[WORK INSTRUCTION]: Set down each record below precisely, skipping the pictures.

(Saved data entries)
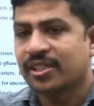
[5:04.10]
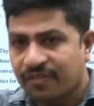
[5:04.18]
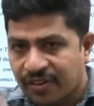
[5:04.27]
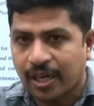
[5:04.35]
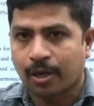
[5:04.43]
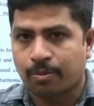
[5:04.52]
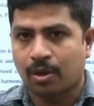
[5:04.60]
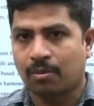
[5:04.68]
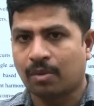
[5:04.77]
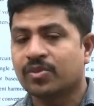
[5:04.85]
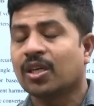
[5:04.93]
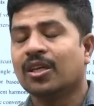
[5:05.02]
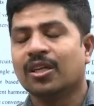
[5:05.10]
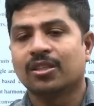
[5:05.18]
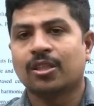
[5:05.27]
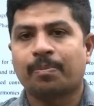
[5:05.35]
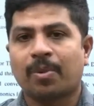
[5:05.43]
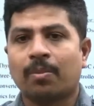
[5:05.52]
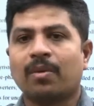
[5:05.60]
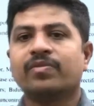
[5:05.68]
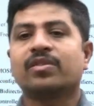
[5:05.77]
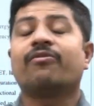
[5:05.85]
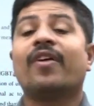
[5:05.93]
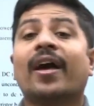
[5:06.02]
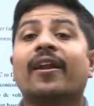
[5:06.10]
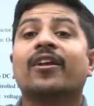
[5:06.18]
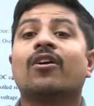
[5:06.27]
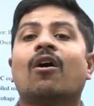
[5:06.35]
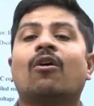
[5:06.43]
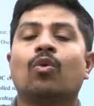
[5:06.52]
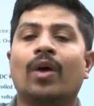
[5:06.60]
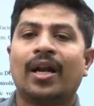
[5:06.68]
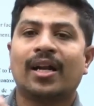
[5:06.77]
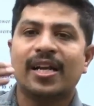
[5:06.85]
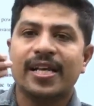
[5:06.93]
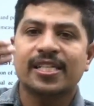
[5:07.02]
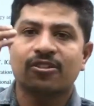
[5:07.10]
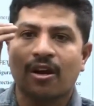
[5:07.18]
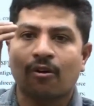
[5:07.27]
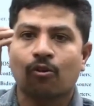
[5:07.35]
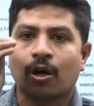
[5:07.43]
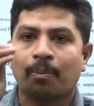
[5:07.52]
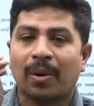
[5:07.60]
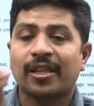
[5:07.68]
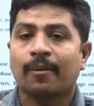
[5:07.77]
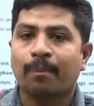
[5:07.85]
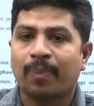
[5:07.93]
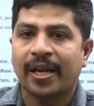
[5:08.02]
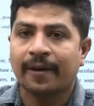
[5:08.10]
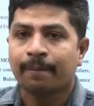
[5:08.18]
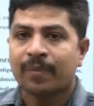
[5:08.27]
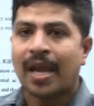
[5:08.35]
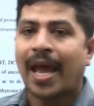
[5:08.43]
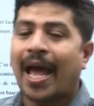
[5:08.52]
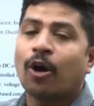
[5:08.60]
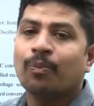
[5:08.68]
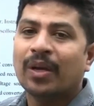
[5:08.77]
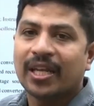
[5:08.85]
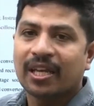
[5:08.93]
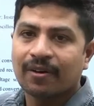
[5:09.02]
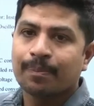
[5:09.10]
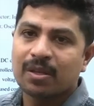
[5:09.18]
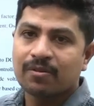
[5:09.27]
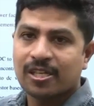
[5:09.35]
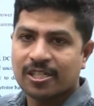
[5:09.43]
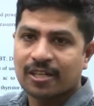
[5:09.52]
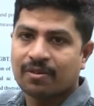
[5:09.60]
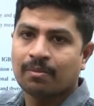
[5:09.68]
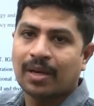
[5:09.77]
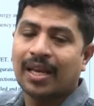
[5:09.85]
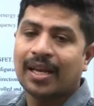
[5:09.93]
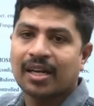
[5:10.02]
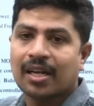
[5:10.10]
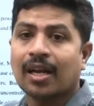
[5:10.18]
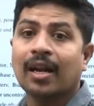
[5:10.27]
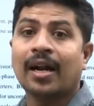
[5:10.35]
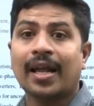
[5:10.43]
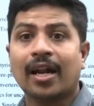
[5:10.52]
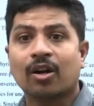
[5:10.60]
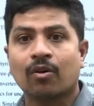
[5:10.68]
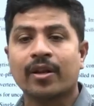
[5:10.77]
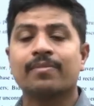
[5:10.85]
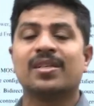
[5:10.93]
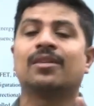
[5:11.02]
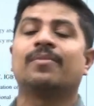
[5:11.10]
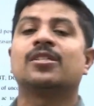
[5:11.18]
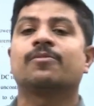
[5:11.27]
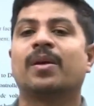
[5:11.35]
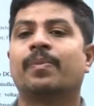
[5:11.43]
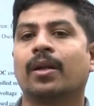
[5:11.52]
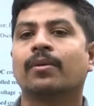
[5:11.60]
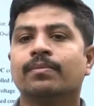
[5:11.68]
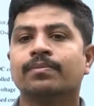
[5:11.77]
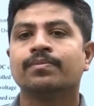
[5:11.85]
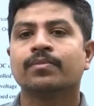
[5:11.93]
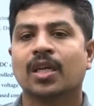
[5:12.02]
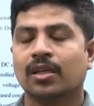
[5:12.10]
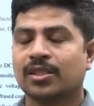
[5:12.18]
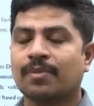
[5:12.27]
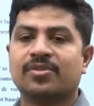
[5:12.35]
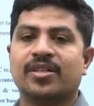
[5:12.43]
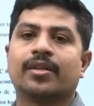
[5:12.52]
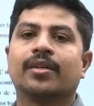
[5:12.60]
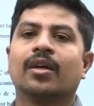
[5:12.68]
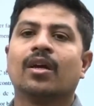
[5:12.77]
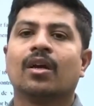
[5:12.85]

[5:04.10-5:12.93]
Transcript: difficult problems the problems where you have to at least you have to apply the brain have been given previously from electrical and electronic measurements paper uh, subject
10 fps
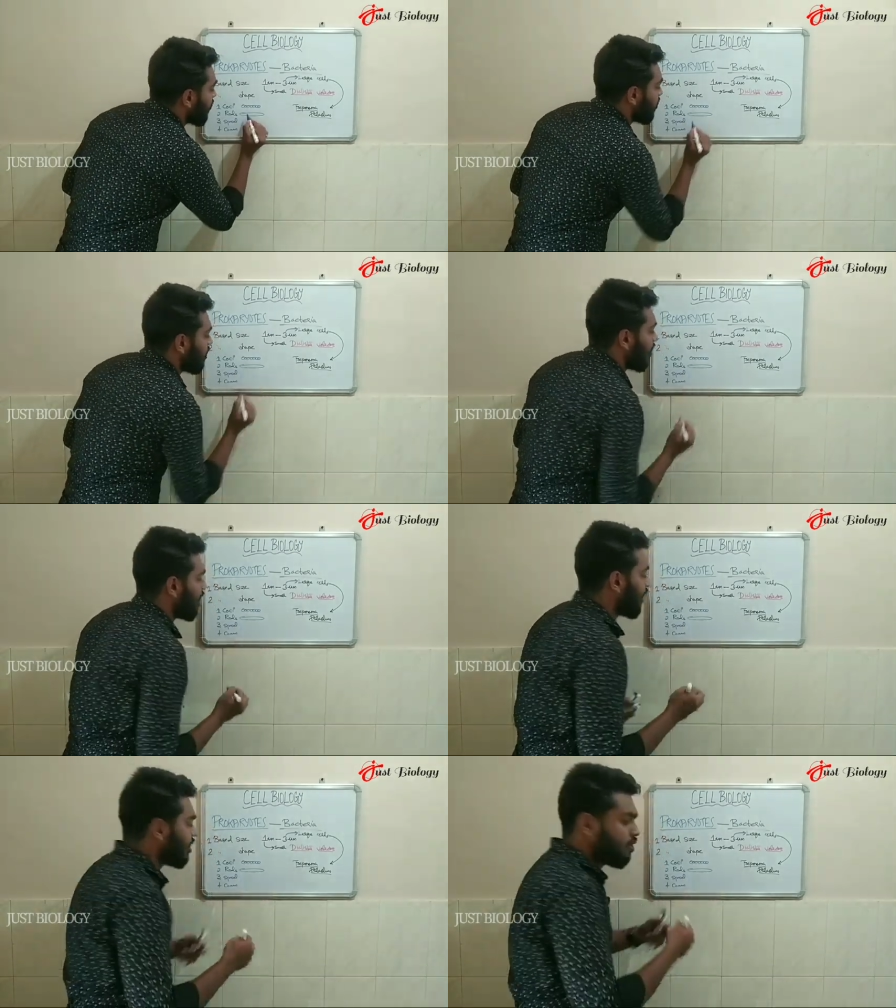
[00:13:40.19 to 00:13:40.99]
they are
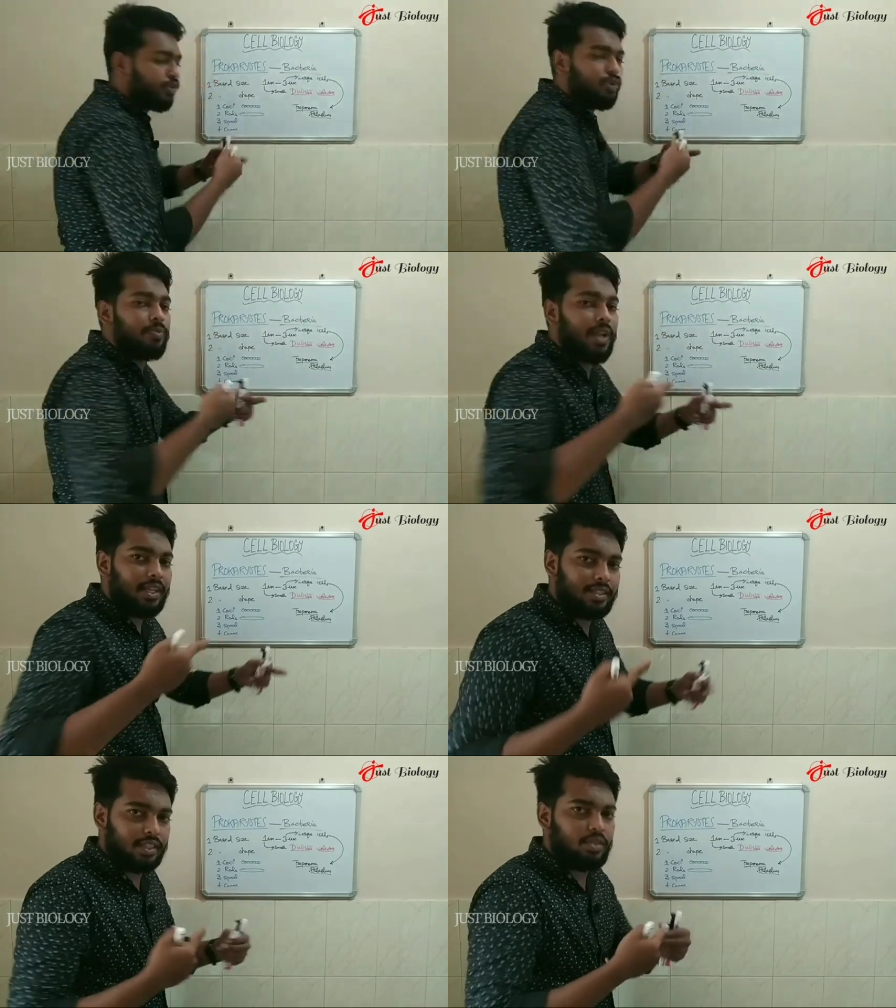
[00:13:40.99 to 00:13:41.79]
like a
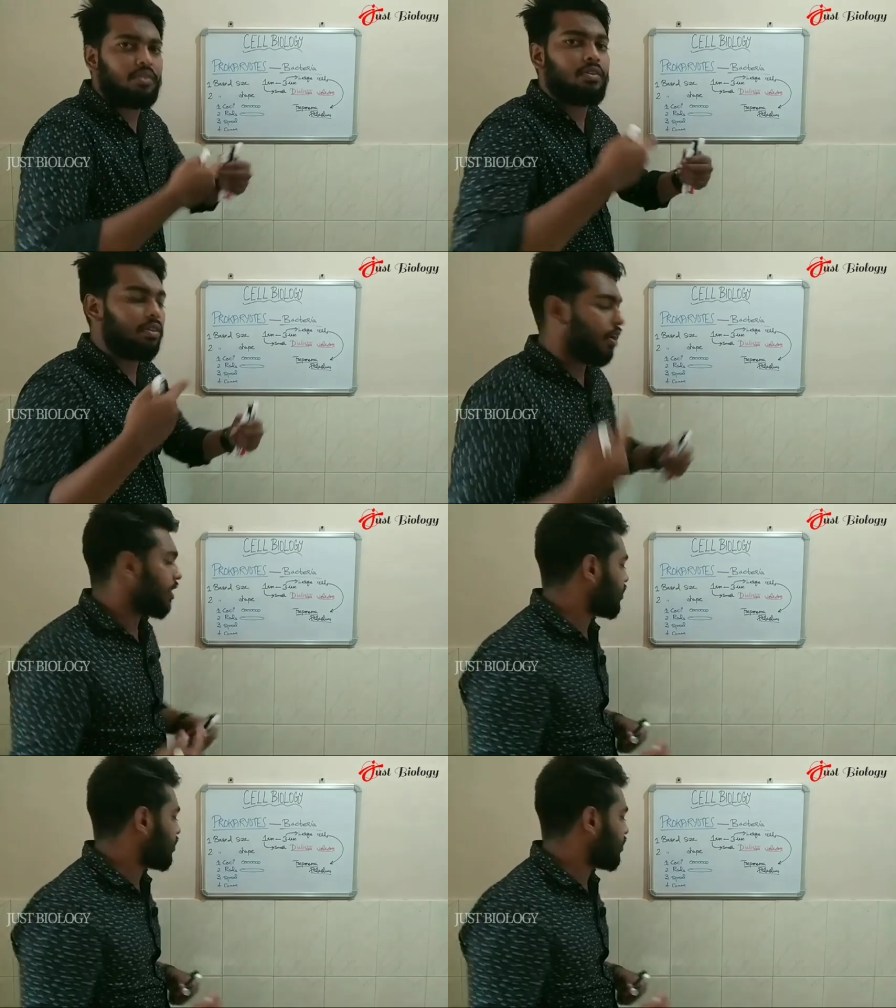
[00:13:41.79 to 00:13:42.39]
tube-like structure or rod-like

[EXERCISE RESPONSE]:
[5:04.10]
[5:04.18]
[5:04.27]
[5:04.35]
[5:04.43]
[5:04.52]
[5:04.60]
[5:04.68]
[5:04.77]
[5:04.85]
[5:04.93]
[5:05.02]
[5:05.10]
[5:05.18]
[5:05.27]
[5:05.35]
[5:05.43]
[5:05.52]
[5:05.60]
[5:05.68]
[5:05.77]
[5:05.85]
[5:05.93]
[5:06.02]
[5:06.10]
[5:06.18]
[5:06.27]
[5:06.35]
[5:06.43]
[5:06.52]
[5:06.60]
[5:06.68]
[5:06.77]
[5:06.85]
[5:06.93]
[5:07.02]
[5:07.10]
[5:07.18]
[5:07.27]
[5:07.35]
[5:07.43]
[5:07.52]
[5:07.60]
[5:07.68]
[5:07.77]
[5:07.85]
[5:07.93]
[5:08.02]
[5:08.10]
[5:08.18]
[5:08.27]
[5:08.35]
[5:08.43]
[5:08.52]
[5:08.60]
[5:08.68]
[5:08.77]
[5:08.85]
[5:08.93]
[5:09.02]
[5:09.10]
[5:09.18]
[5:09.27]
[5:09.35]
[5:09.43]
[5:09.52]
[5:09.60]
[5:09.68]
[5:09.77]
[5:09.85]
[5:09.93]
[5:10.02]
[5:10.10]
[5:10.18]
[5:10.27]
[5:10.35]
[5:10.43]
[5:10.52]
[5:10.60]
[5:10.68]
[5:10.77]
[5:10.85]
[5:10.93]
[5:11.02]
[5:11.10]
[5:11.18]
[5:11.27]
[5:11.35]
[5:11.43]
[5:11.52]
[5:11.60]
[5:11.68]
[5:11.77]
[5:11.85]
[5:11.93]
[5:12.02]
[5:12.10]
[5:12.18]
[5:12.27]
[5:12.35]
[5:12.43]
[5:12.52]
[5:12.60]
[5:12.68]
[5:12.77]
[5:12.85]

[5:04.10-5:12.93]
Transcript: difficult problems the problems where you have to at least you have to apply the brain have been given previously from electrical and electronic measurements paper uh, subject
10 fps
[00:13:40.19 to 00:13:40.99]
they are
[00:13:40.99 to 00:13:41.79]
like a
[00:13:41.79 to 00:13:42.39]
tube-like structure or rod-like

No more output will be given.